- _TASK TO COMPLETE_
All of the records below must be output exactly, with no pictures carried over.

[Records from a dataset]

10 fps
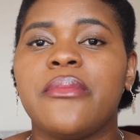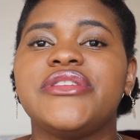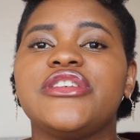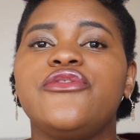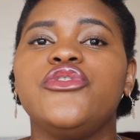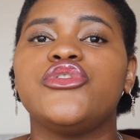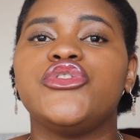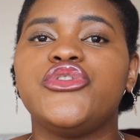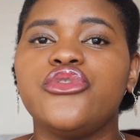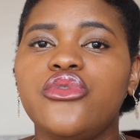but if you
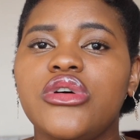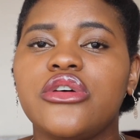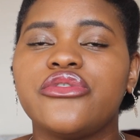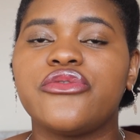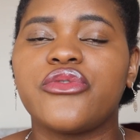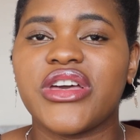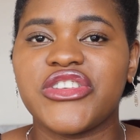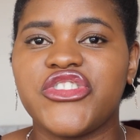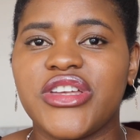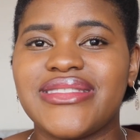do a lot of
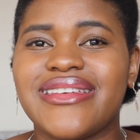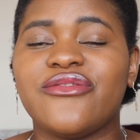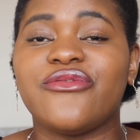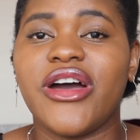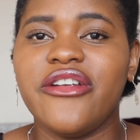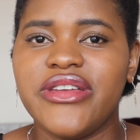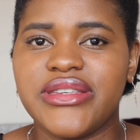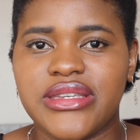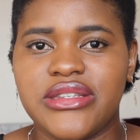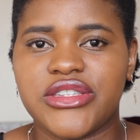questions in
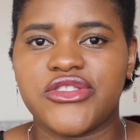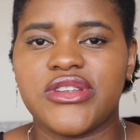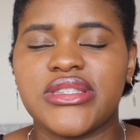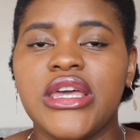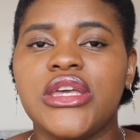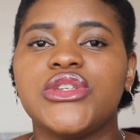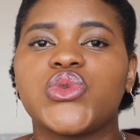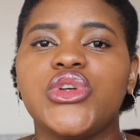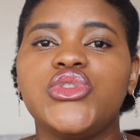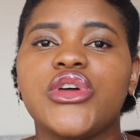various industries it's
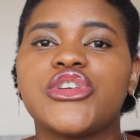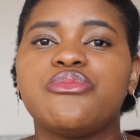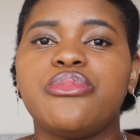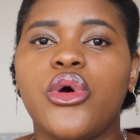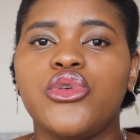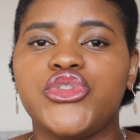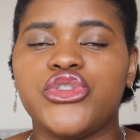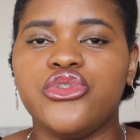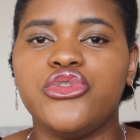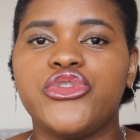going to expose
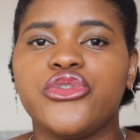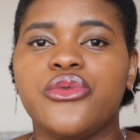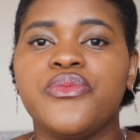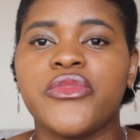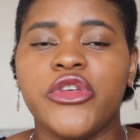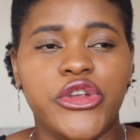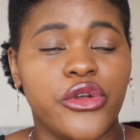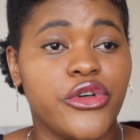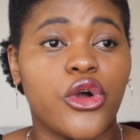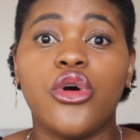you to you
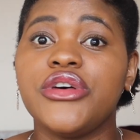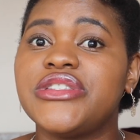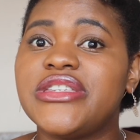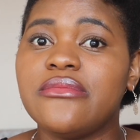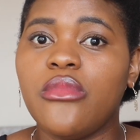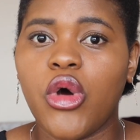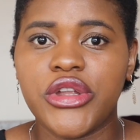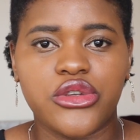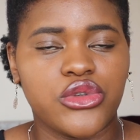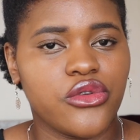know the costing
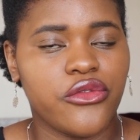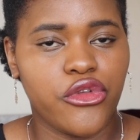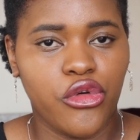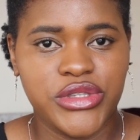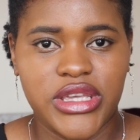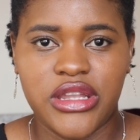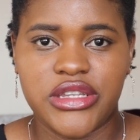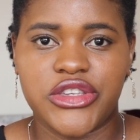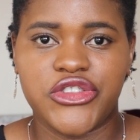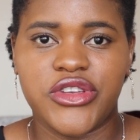models of those
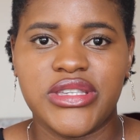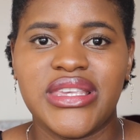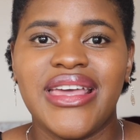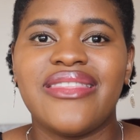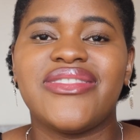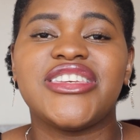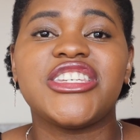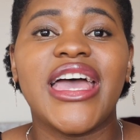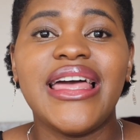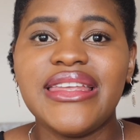industries the
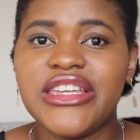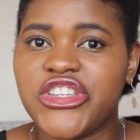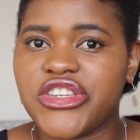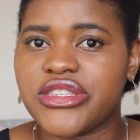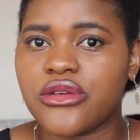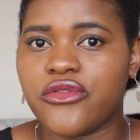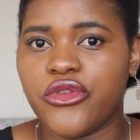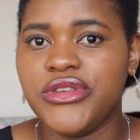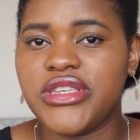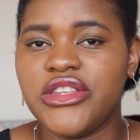challenges of
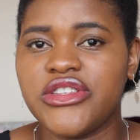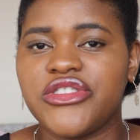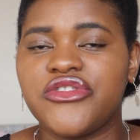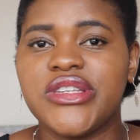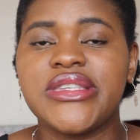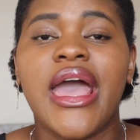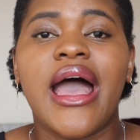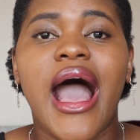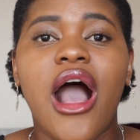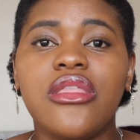those industries
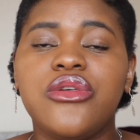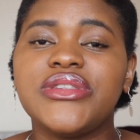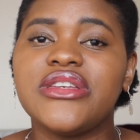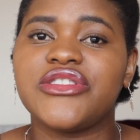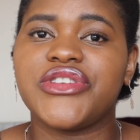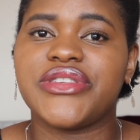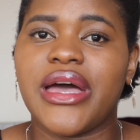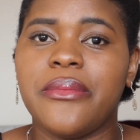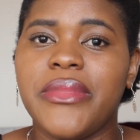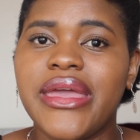how those industries
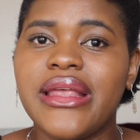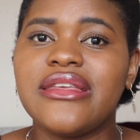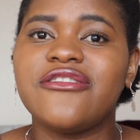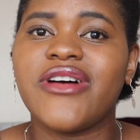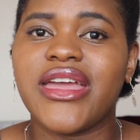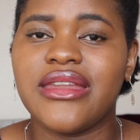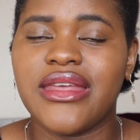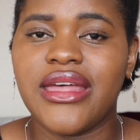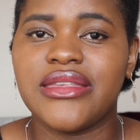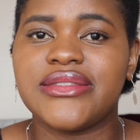are mainly
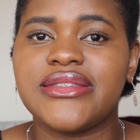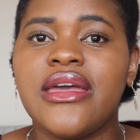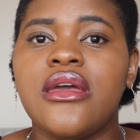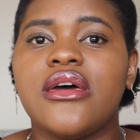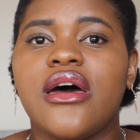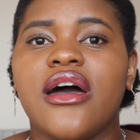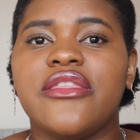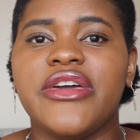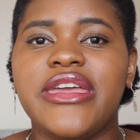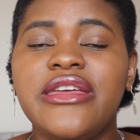financed uh,
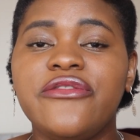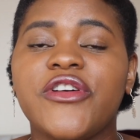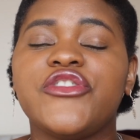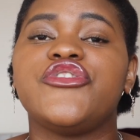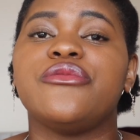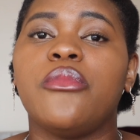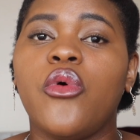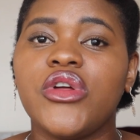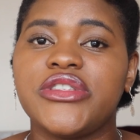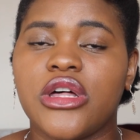the inventory
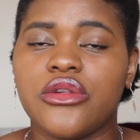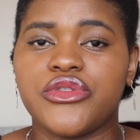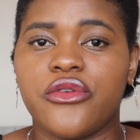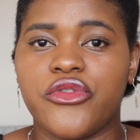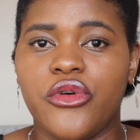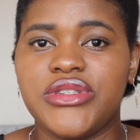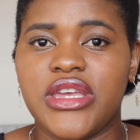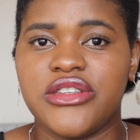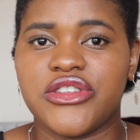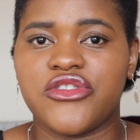models of those
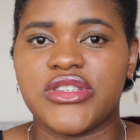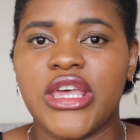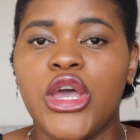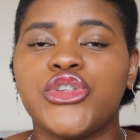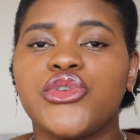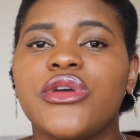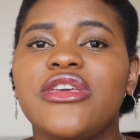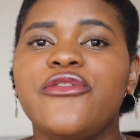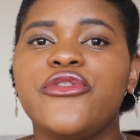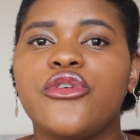industries so
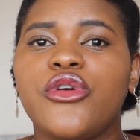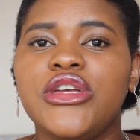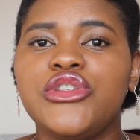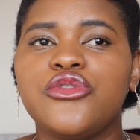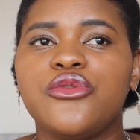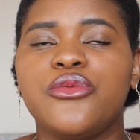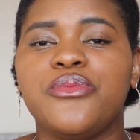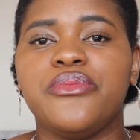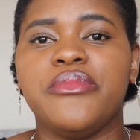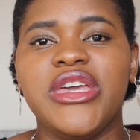if you're going to
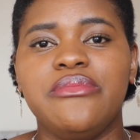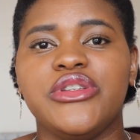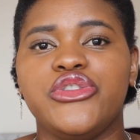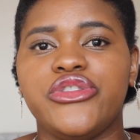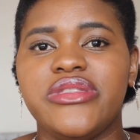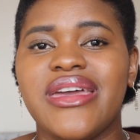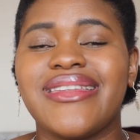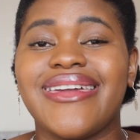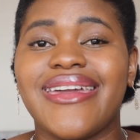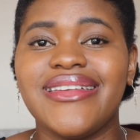maybe
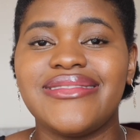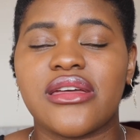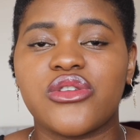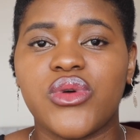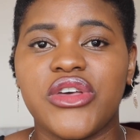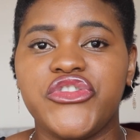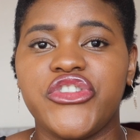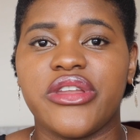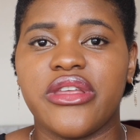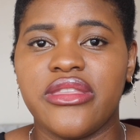then get that
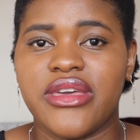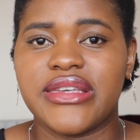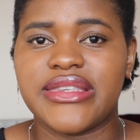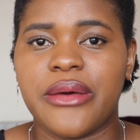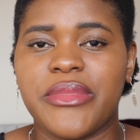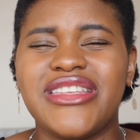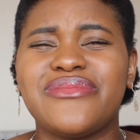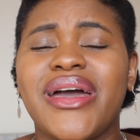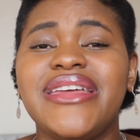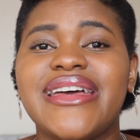question in the exam. It
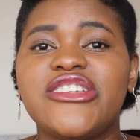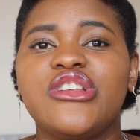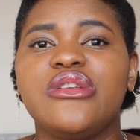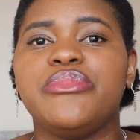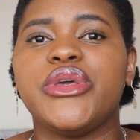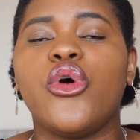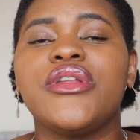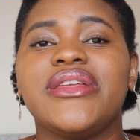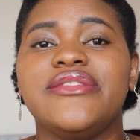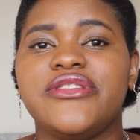might actually be
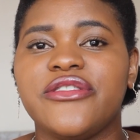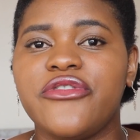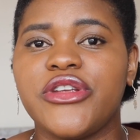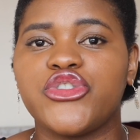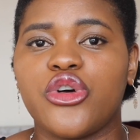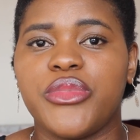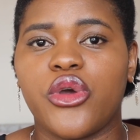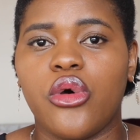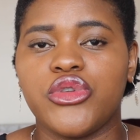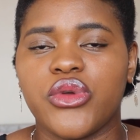on a different
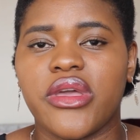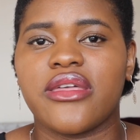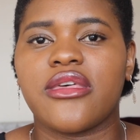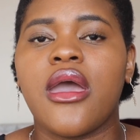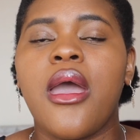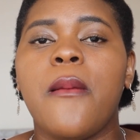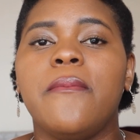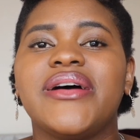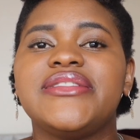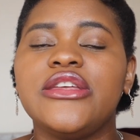topic altogether,
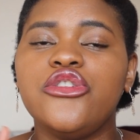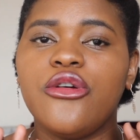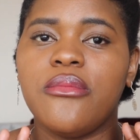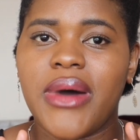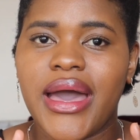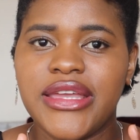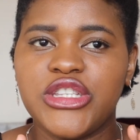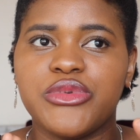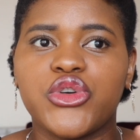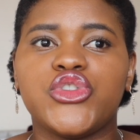but in your
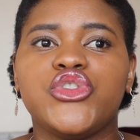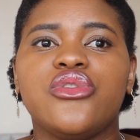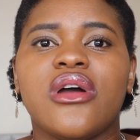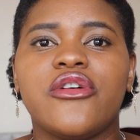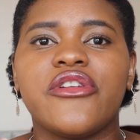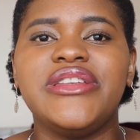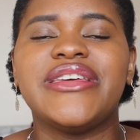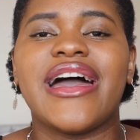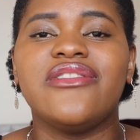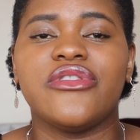mind, because you already
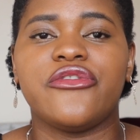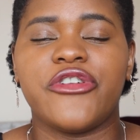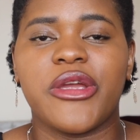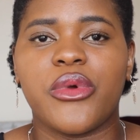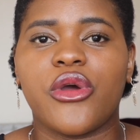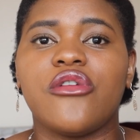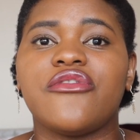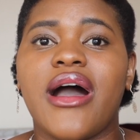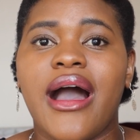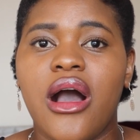have a framework of
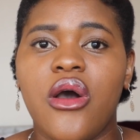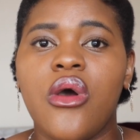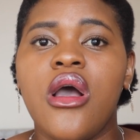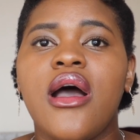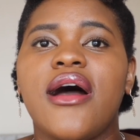how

- _ANSWER SPACE_
10 fps
but if you
do a lot of
questions in
various industries it's
going to expose
you to you
know the costing
models of those
industries the
challenges of
those industries
how those industries
are mainly
financed uh,
the inventory
models of those
industries so
if you're going to
maybe
then get that
question in the exam. It
might actually be
on a different
topic altogether,
but in your
mind, because you already
have a framework of
how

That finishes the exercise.